- Plainfield, Georgia
- Coordinates: 32°17′20″N 83°06′44″W﻿ / ﻿32.28889°N 83.11222°W
- Country: United States
- State: Georgia
- County: Dodge
- Elevation: 364 ft (111 m)
- Time zone: UTC-5 (Eastern (EST))
- • Summer (DST): UTC-4 (EDT)
- Area code: 478
- GNIS feature ID: 332702

= Plainfield, Georgia =

Unincorporated community in Georgia, United States

Plainfield is an unincorporated community in Dodge County, Georgia, United States. The community is located near Georgia State Route 117, 7.4 mi northeast of Eastman.

== History ==
The Town of Plainfield is a rural farming community in northeast Dodge County. A railroad station was established in Plainfield and began operation in 1909. The local train, Wrightsville and Tennille Railroad, known as the "Wiggle and Twist" made a daily round-trip from Dublin through Rentz, Cadwell, and Plainfield on to Eastman.

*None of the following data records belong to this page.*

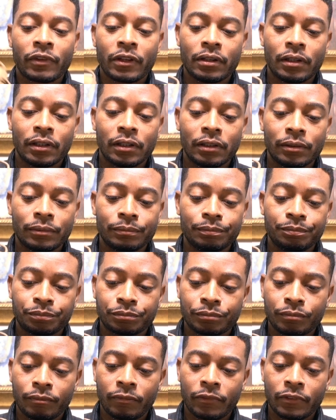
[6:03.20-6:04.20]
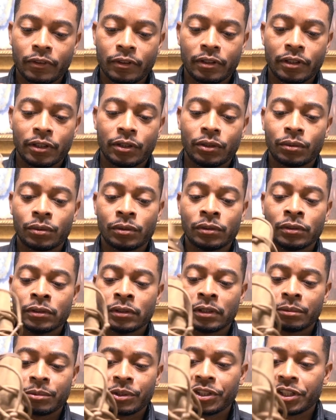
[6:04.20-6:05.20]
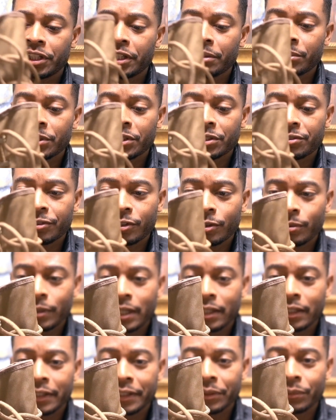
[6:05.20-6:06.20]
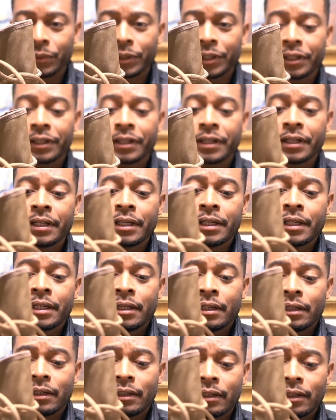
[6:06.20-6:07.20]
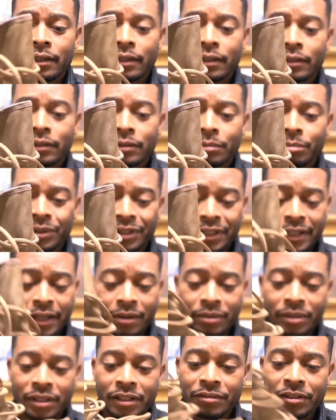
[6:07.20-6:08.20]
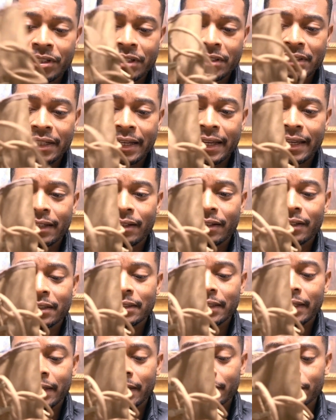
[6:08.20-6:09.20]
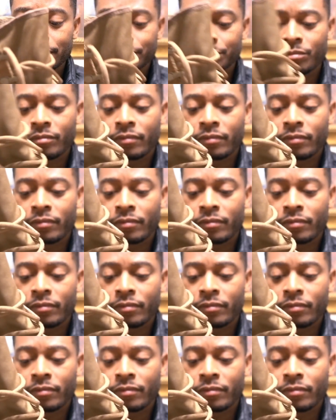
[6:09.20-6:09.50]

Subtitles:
I'm gonna keep these for a while anyway. But yeah, I'll give these an 8 out of 10.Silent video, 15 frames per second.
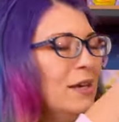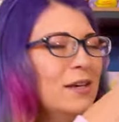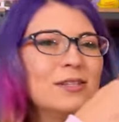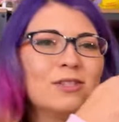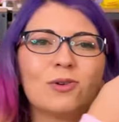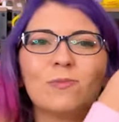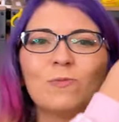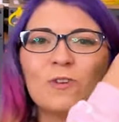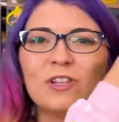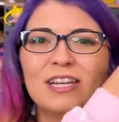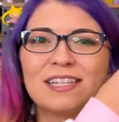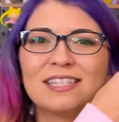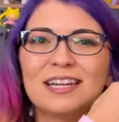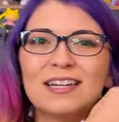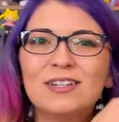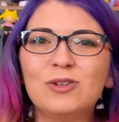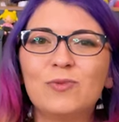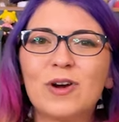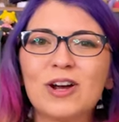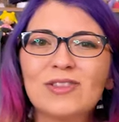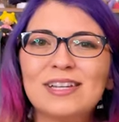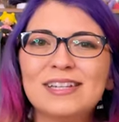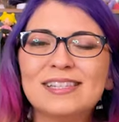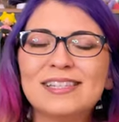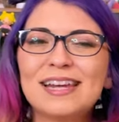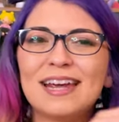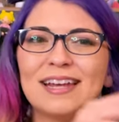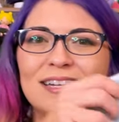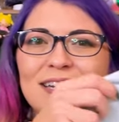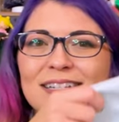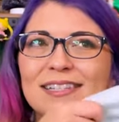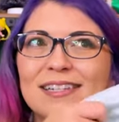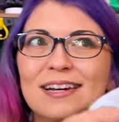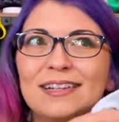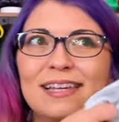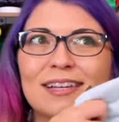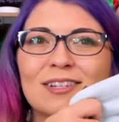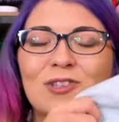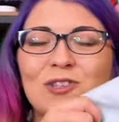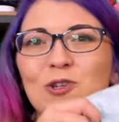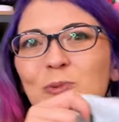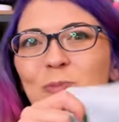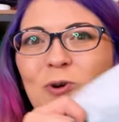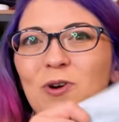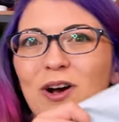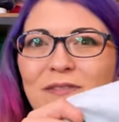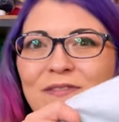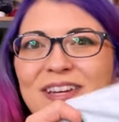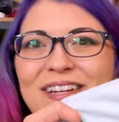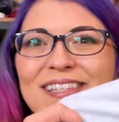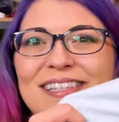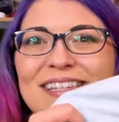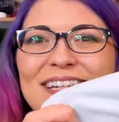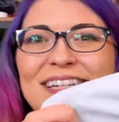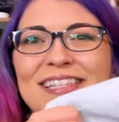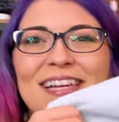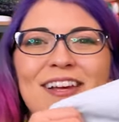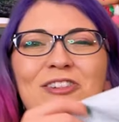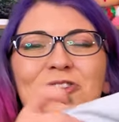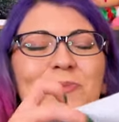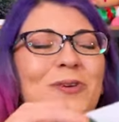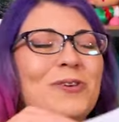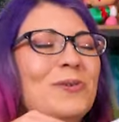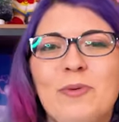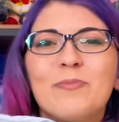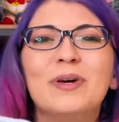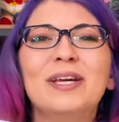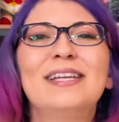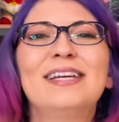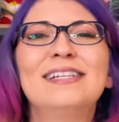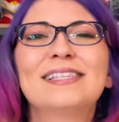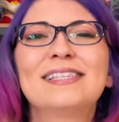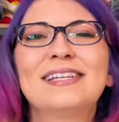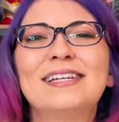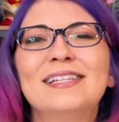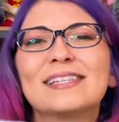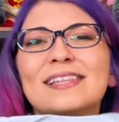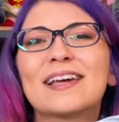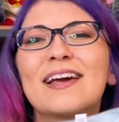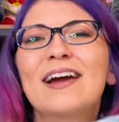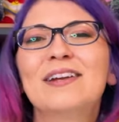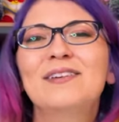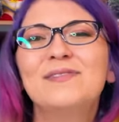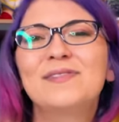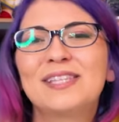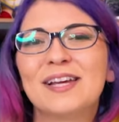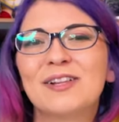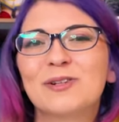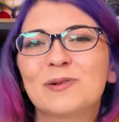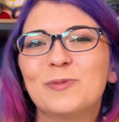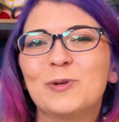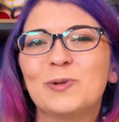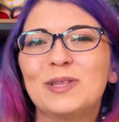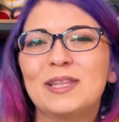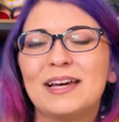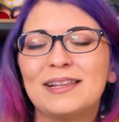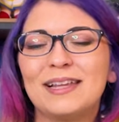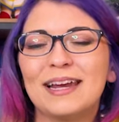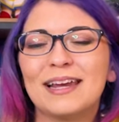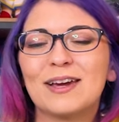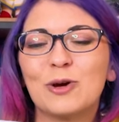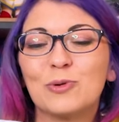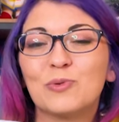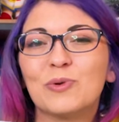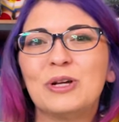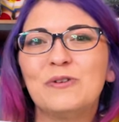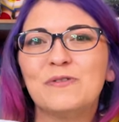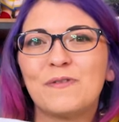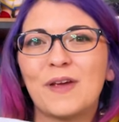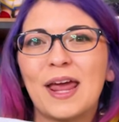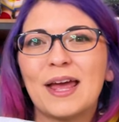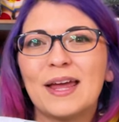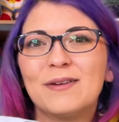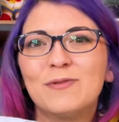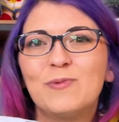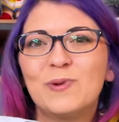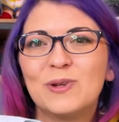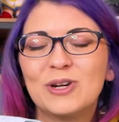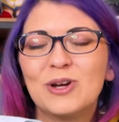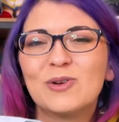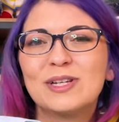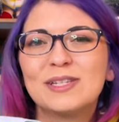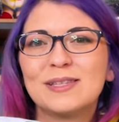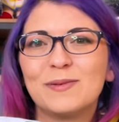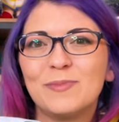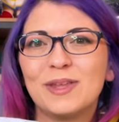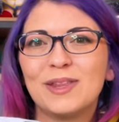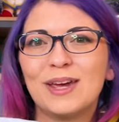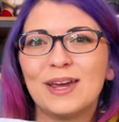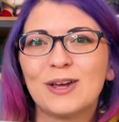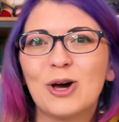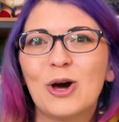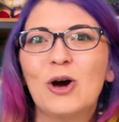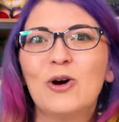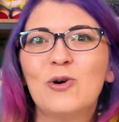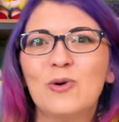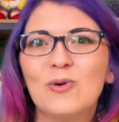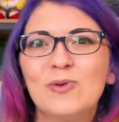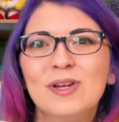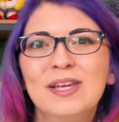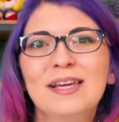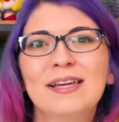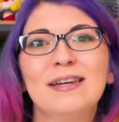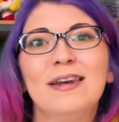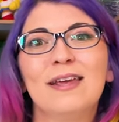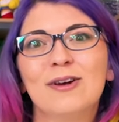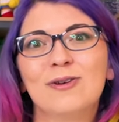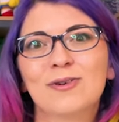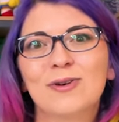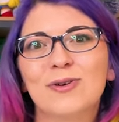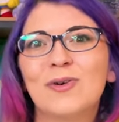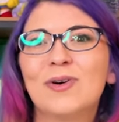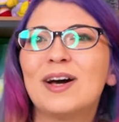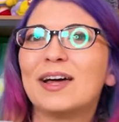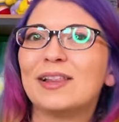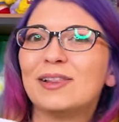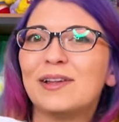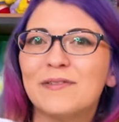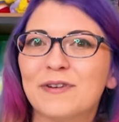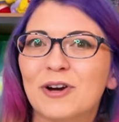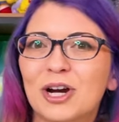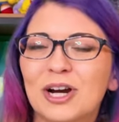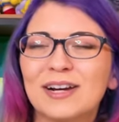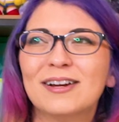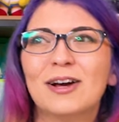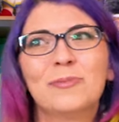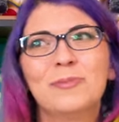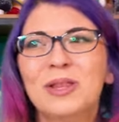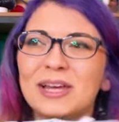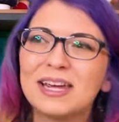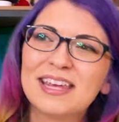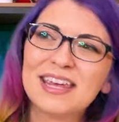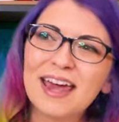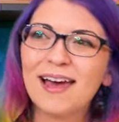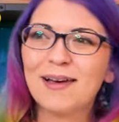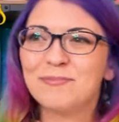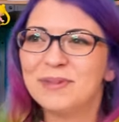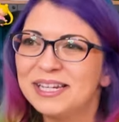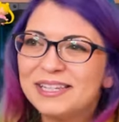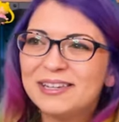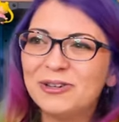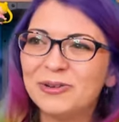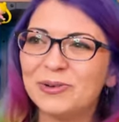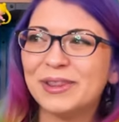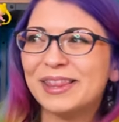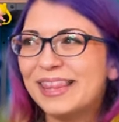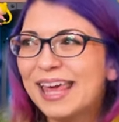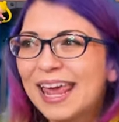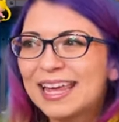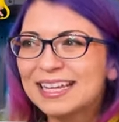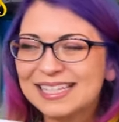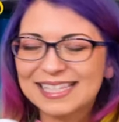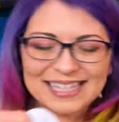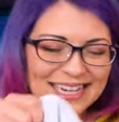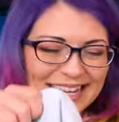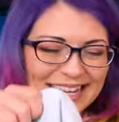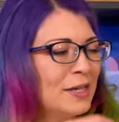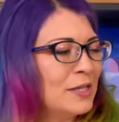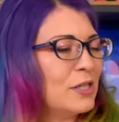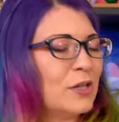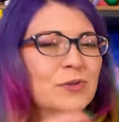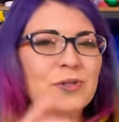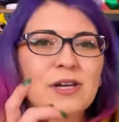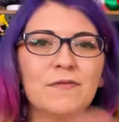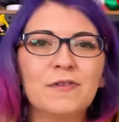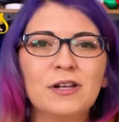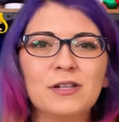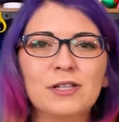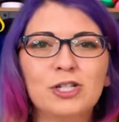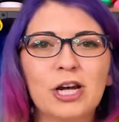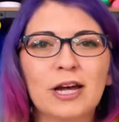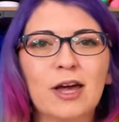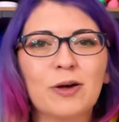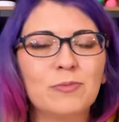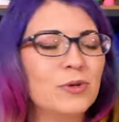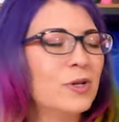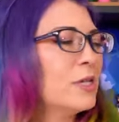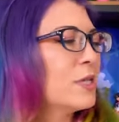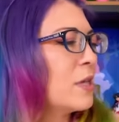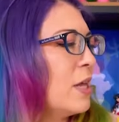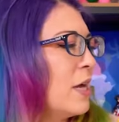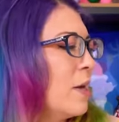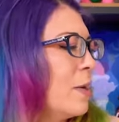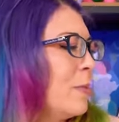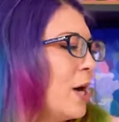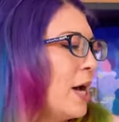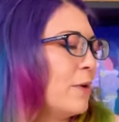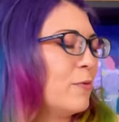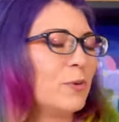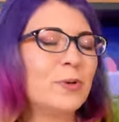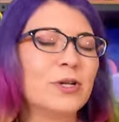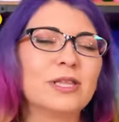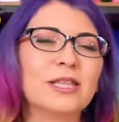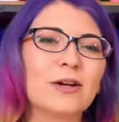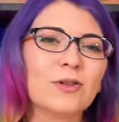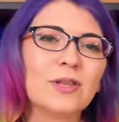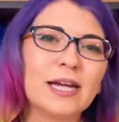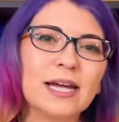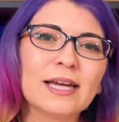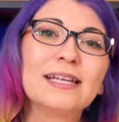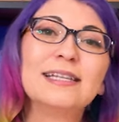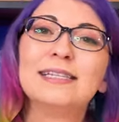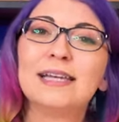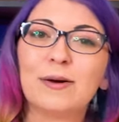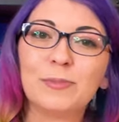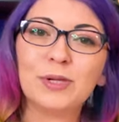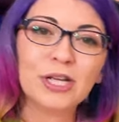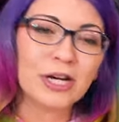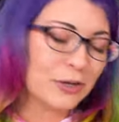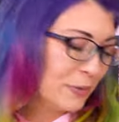So I'm really excited to wear this, and it's not like super obviously Sailor Moon, but it's the kind of Sailor Moon that like a real fan will notice and be like, "Oh, Naoko, I love her." I'll be like, "Yeah, me too, thanks." So definitely check out Moonies Club. I will put their link down below.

A post office opened in 1909, serving until October 5, 2002, with a former zip code of 31073. It now shares a zip code with Eastman. A jail was built in 1910 but was destroyed by fire soon after. The Bank of Plainfield operated from 1911 until 1921 and served as the central point of town. A room near the rear of the bank was used as a jail. Plainfield was incorporated by the General Assembly of Georgia on August 7, 1912. The city limits of the town were 1000 yards in every direction utilizing the bank as the center.

In 1912 the city council approved a bid to build a town guardhouse, which was accomplished at the total cost of $12.50. A cotton gin and warehouse, built in 1909, operated from 1913 to 1939.

Plainfield Baptist Church was organized at a revival meeting held at the Plainfield Warehouse Company June 22, 1913. The church was accepted into the Dodge County Baptist Association in October 1913. The land on which the church is located was donated by the bank president, Dr. E. L. Smith.

At the height of its population it had a church, school, drug store, bank, doctors and several stores. In 1920 Plainfield had a population of 1,500. By 1940 the population had dropped to 673.

The W&T rail station closed in October, 1941. A fire station was organized in 1986, which is still in operation, as well Plainfield Baptist Church. A store, the Lee Supply Company, was the last store in operation, which closed in 2002 with the post office.